In your copy of the records, include every word exactly and no pictures.

INFORMATION GIVEN
┌──

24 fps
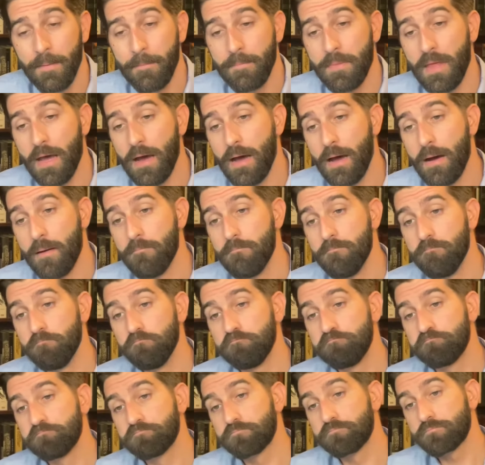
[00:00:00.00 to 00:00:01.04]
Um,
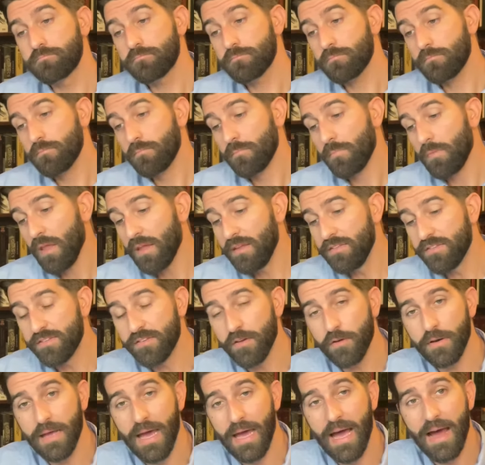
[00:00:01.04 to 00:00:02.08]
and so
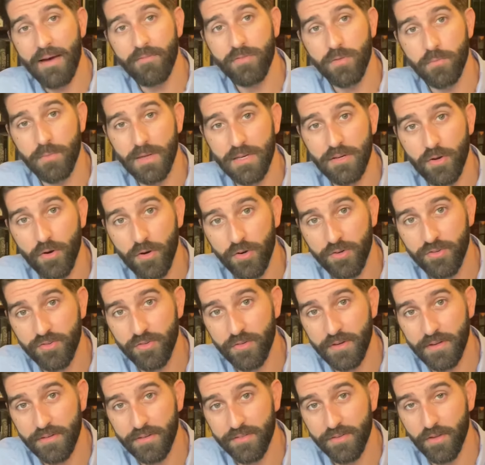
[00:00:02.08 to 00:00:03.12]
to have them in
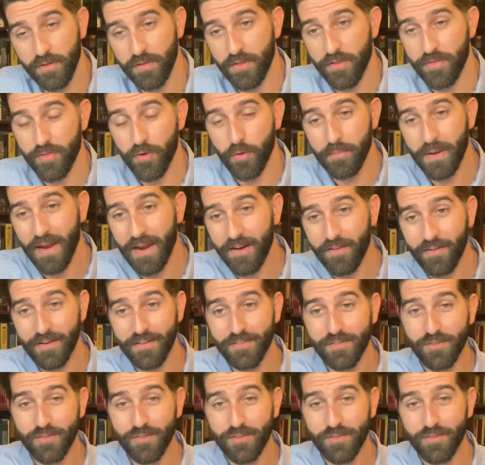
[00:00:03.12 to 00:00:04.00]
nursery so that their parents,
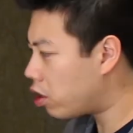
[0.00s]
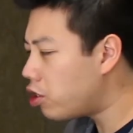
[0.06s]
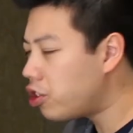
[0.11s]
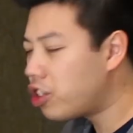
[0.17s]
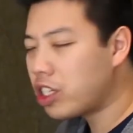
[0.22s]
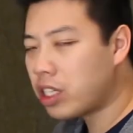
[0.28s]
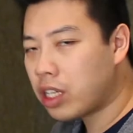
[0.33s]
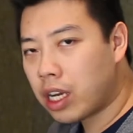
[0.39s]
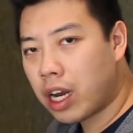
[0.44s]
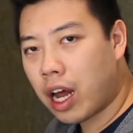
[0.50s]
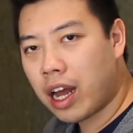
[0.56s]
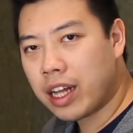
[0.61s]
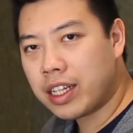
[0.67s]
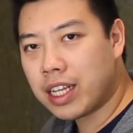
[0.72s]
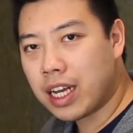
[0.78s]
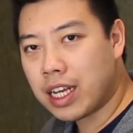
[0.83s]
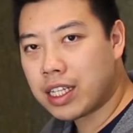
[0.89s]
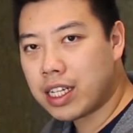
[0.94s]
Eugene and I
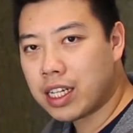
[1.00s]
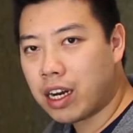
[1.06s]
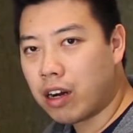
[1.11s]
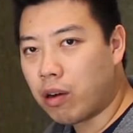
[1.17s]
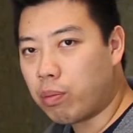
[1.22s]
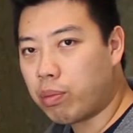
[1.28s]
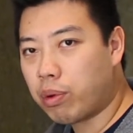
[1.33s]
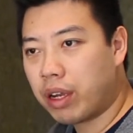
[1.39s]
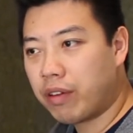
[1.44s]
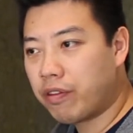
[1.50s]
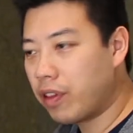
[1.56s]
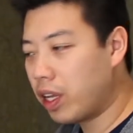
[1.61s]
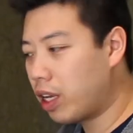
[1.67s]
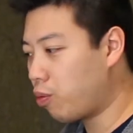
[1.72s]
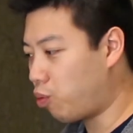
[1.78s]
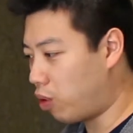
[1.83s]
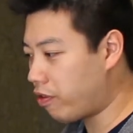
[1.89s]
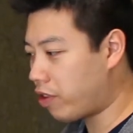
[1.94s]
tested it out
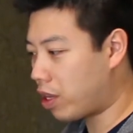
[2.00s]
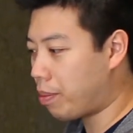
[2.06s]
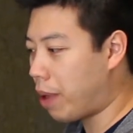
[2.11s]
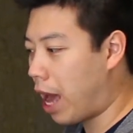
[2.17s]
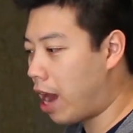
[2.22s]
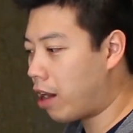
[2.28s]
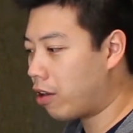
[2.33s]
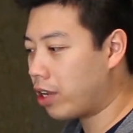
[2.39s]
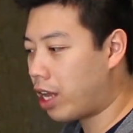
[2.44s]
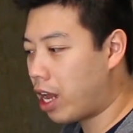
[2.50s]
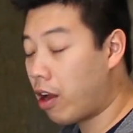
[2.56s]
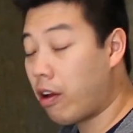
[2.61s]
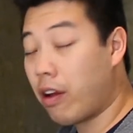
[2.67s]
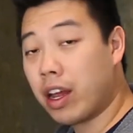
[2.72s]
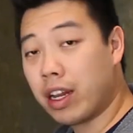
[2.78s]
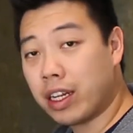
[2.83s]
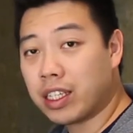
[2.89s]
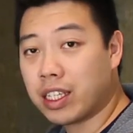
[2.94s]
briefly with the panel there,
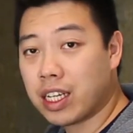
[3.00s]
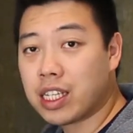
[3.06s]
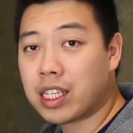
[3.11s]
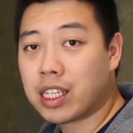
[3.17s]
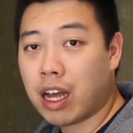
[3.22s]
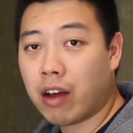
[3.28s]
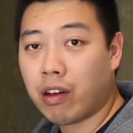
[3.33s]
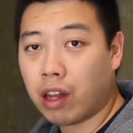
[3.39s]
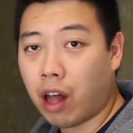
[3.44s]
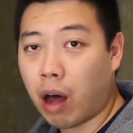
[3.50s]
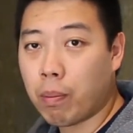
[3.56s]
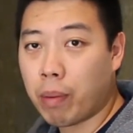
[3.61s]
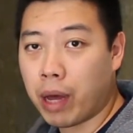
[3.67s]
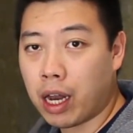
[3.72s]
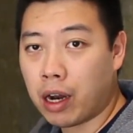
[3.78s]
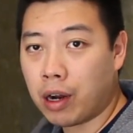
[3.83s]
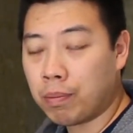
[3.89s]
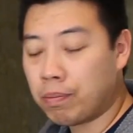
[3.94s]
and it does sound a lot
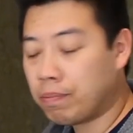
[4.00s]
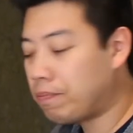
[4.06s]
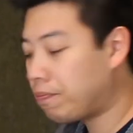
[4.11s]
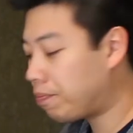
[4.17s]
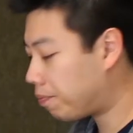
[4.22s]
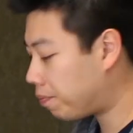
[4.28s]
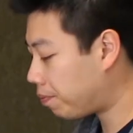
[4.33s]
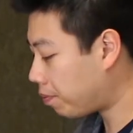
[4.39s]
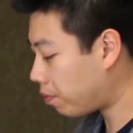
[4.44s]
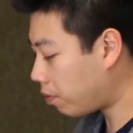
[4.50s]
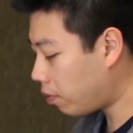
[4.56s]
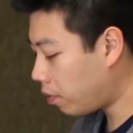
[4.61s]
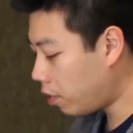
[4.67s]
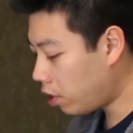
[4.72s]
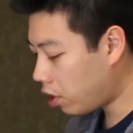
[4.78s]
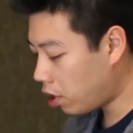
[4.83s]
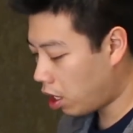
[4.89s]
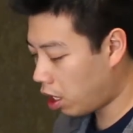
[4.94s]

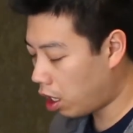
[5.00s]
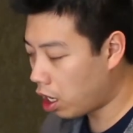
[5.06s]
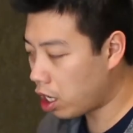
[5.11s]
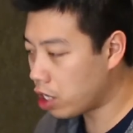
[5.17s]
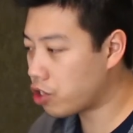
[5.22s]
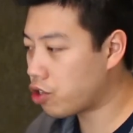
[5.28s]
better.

└──

TASK RESPONSE
24 fps
[00:00:00.00 to 00:00:01.04]
Um,
[00:00:01.04 to 00:00:02.08]
and so
[00:00:02.08 to 00:00:03.12]
to have them in
[00:00:03.12 to 00:00:04.00]
nursery so that their parents,
[0.00s]
[0.06s]
[0.11s]
[0.17s]
[0.22s]
[0.28s]
[0.33s]
[0.39s]
[0.44s]
[0.50s]
[0.56s]
[0.61s]
[0.67s]
[0.72s]
[0.78s]
[0.83s]
[0.89s]
[0.94s]
Eugene and I
[1.00s]
[1.06s]
[1.11s]
[1.17s]
[1.22s]
[1.28s]
[1.33s]
[1.39s]
[1.44s]
[1.50s]
[1.56s]
[1.61s]
[1.67s]
[1.72s]
[1.78s]
[1.83s]
[1.89s]
[1.94s]
tested it out
[2.00s]
[2.06s]
[2.11s]
[2.17s]
[2.22s]
[2.28s]
[2.33s]
[2.39s]
[2.44s]
[2.50s]
[2.56s]
[2.61s]
[2.67s]
[2.72s]
[2.78s]
[2.83s]
[2.89s]
[2.94s]
briefly with the panel there,
[3.00s]
[3.06s]
[3.11s]
[3.17s]
[3.22s]
[3.28s]
[3.33s]
[3.39s]
[3.44s]
[3.50s]
[3.56s]
[3.61s]
[3.67s]
[3.72s]
[3.78s]
[3.83s]
[3.89s]
[3.94s]
and it does sound a lot
[4.00s]
[4.06s]
[4.11s]
[4.17s]
[4.22s]
[4.28s]
[4.33s]
[4.39s]
[4.44s]
[4.50s]
[4.56s]
[4.61s]
[4.67s]
[4.72s]
[4.78s]
[4.83s]
[4.89s]
[4.94s]

[5.00s]
[5.06s]
[5.11s]
[5.17s]
[5.22s]
[5.28s]
better.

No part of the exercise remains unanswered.